Wednesday, November 28, 2012

Endpapers



So far, so good, with my new routine of Early Arisal (isn't anyone getting that reference to Hedy Larue? She was also not yet accustomed to early arisal.) This morning, it was 5:30, and the ideas began to burst in my skull, and up I got. Coffee. Candle by the icons, lamp by the chair, silly sleepy cat that should have stayed on the bed blinking at me in confusion from the arm of the couch across the room. Journal. Pen. And ... begin.


I spent a lot of time doing exactly this, when I was a kid. I wrote. I read. This morning, I looked - and questioned. See ... I'm reading Gretchen Rubin's Happiness Project (which I highly recommend), and she says that someone once shared a trick with her - a way to figure out the answer to, "what is your passion?" or, "how do you play?" or other similarly intended queries. What's your thing? One way to find the answer is to ask yourself what you liked to do when you were ten years old. (me: read. write. sew.) Another way to find the kind of pastime you, yourself, actually enjoy is to "do what you do." Don't look for motives or zing or "passion," but look instead at behavior. (me: read. write. sew. cook.) And then, be happy with that. Stop looking everywhere else for all the things you suppose you "should" enjoy, and just enjoy what you enjoy. Do what you do. Love what you love.


Well, I love books. A rather bemused visitor to our student housing apartment years ago got it right. He had been with us for, maybe, half an hour, when he commented, "You guys don't just love reading. You love books. You love the books themselves!" We do. I do. I love the way they feel and smell, and I love the way they sound when I turn the pages. I love propping them open, several at a time for reference while I'm doing a project, and I love stacking and restacking, shelving and reshelving, endlessly arranging them as the primary design element they have always been in our home. And I love the way they're made. Most of all, I love endpapers.

Covers can be beautiful, and a gently mellowed cloth cover is the stuff of bookish-ness itself, but endpapers are camaraderie. Endpapers are the meeting place of friends, and the openness of free conversation. The stuff we already agree on, and understand together, and refer to without needing to belabor the point. (All of these images are linked to their sources.
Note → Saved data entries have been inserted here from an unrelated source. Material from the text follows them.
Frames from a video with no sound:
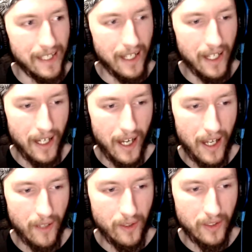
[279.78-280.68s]

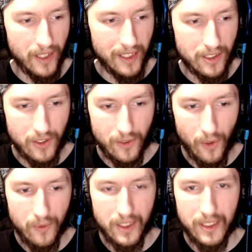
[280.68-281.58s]
I don't know, like this
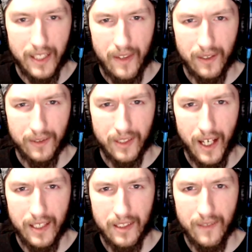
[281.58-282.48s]
thrown together
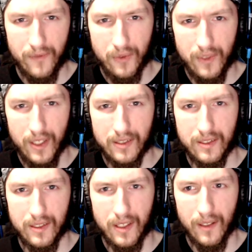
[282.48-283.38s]
kind of
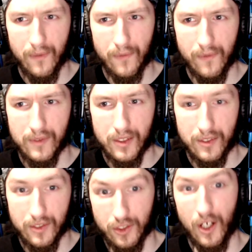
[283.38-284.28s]
units of
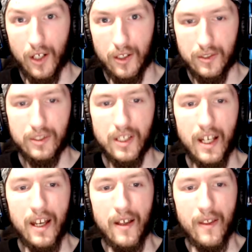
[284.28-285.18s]
the STARS
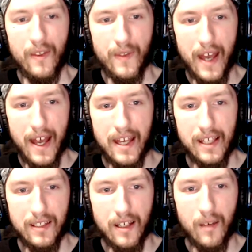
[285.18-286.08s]
that
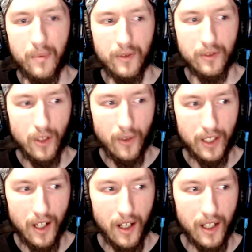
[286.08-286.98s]
end up
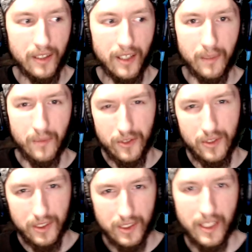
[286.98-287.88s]
going on like
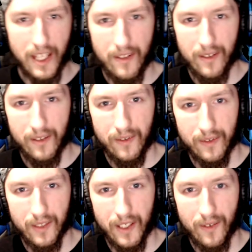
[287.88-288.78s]
missions together
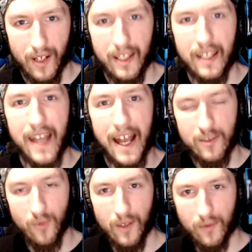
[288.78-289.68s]
later on. And
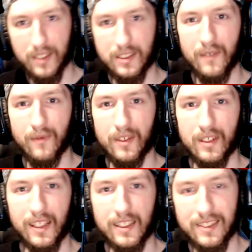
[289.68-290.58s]
that's what Resident Evil, the,
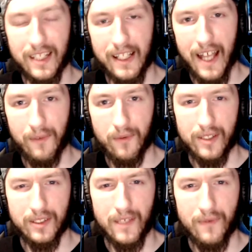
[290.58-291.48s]
like the second half of
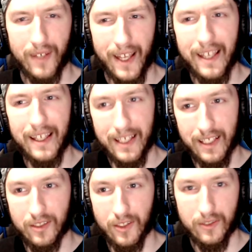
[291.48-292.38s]
Resident Evil eight,
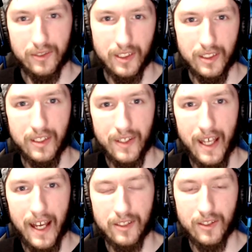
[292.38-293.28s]
it turns into
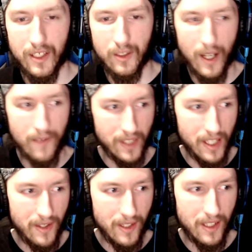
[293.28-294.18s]
that. So then you have
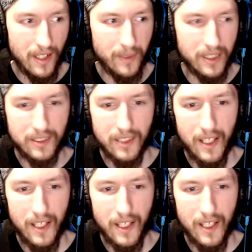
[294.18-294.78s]
Ethan there, because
Go ahead - click on 'em.) Nothing. Nothing more wonderful than the map of the story, the touchpoints of the narrative - the uber-illustration - the meta-metaphor.

Of course, there are endpapers that are merely beautiful, and not metaphorical. These are the crystal goblets for water at the table and miniscule bits of clarity for the sherry or the port. These sorts of endpapers are more mood than map, and they have a bit of understated high class - the kind you know when you see it if you're the sort of person who sees such things. These are the endpapers that hearken to a day when a book was not in every house because it was not a think picked up from the display at a supermarket. Books, expensive, more rare, more precious, had endpapers like this in the olden days.


The Junior Instructor, Book 1, let you know about the wondrous possibilities by putting a traveling circus just inside its cover, and there's no wondering about boredom or long passages of incomprehensibly boring narrator's voice once you've peeped behind the cover of the book about Kit Carson.



But my favorite ones are maps. Diagrams of houses and grounds, or maps of where they were when they all went there, and how they all got back again.
This morning, while I was writing in the darkness before the sun made the black sky into the blue-gray of light on this November morning, I realized that I have begun to make endpapers of my own. Probably, if I can talk about it intelligibly, I will say a lot more about this - about the narrative (and Narratology) of a story (or a set of stories) about me (or the parts of me - or the people I know - or the ones who live with me and have not yet been written). But for now, I am in the fireglow warmth of the discovery of endpapers, materializing during the quick ballpoint scribble on a Wednesday morning.